*** DATA EXTRACT Section Begins ***
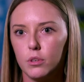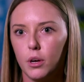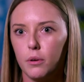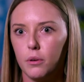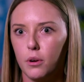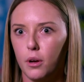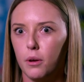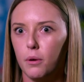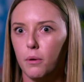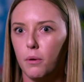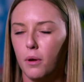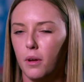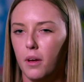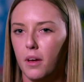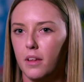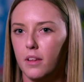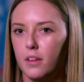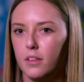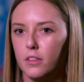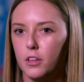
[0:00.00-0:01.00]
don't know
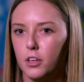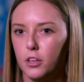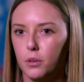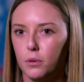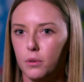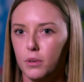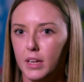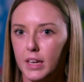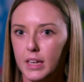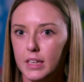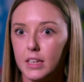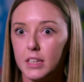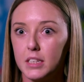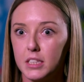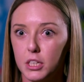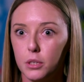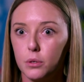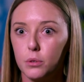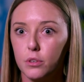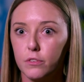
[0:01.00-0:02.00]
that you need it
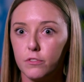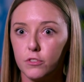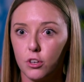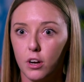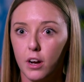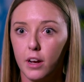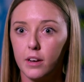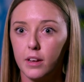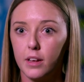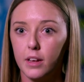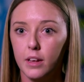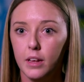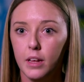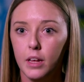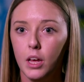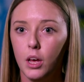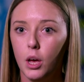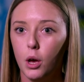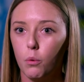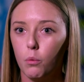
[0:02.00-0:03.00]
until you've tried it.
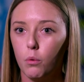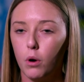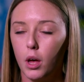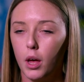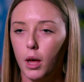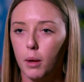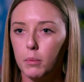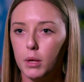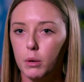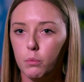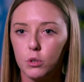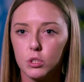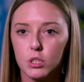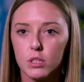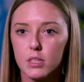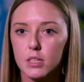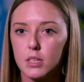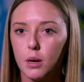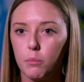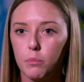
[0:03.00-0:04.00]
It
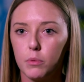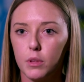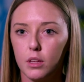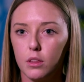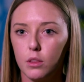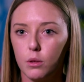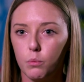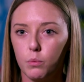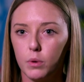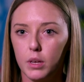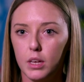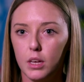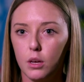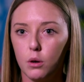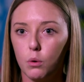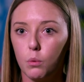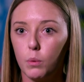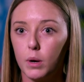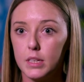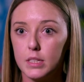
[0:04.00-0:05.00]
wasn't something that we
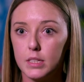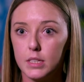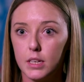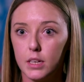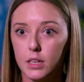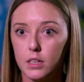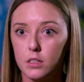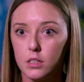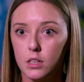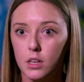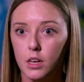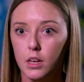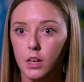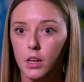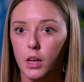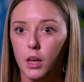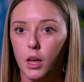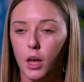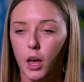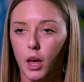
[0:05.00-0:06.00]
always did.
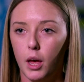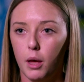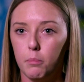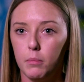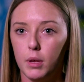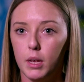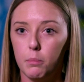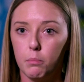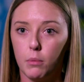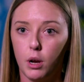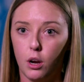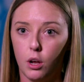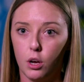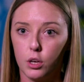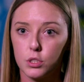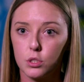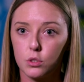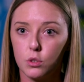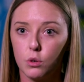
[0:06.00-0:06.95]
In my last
*** DATA EXTRACT Section Ends ***
* EXERCISE DETAILS:
With pictures excluded, the lines running from the one containing "[0:02.00-0:03.00]" through the last line of the records above are to be restated exactly and in full.

* RESULT:
[0:02.00-0:03.00]
until you've tried it.
[0:03.00-0:04.00]
It
[0:04.00-0:05.00]
wasn't something that we
[0:05.00-0:06.00]
always did.
[0:06.00-0:06.95]
In my last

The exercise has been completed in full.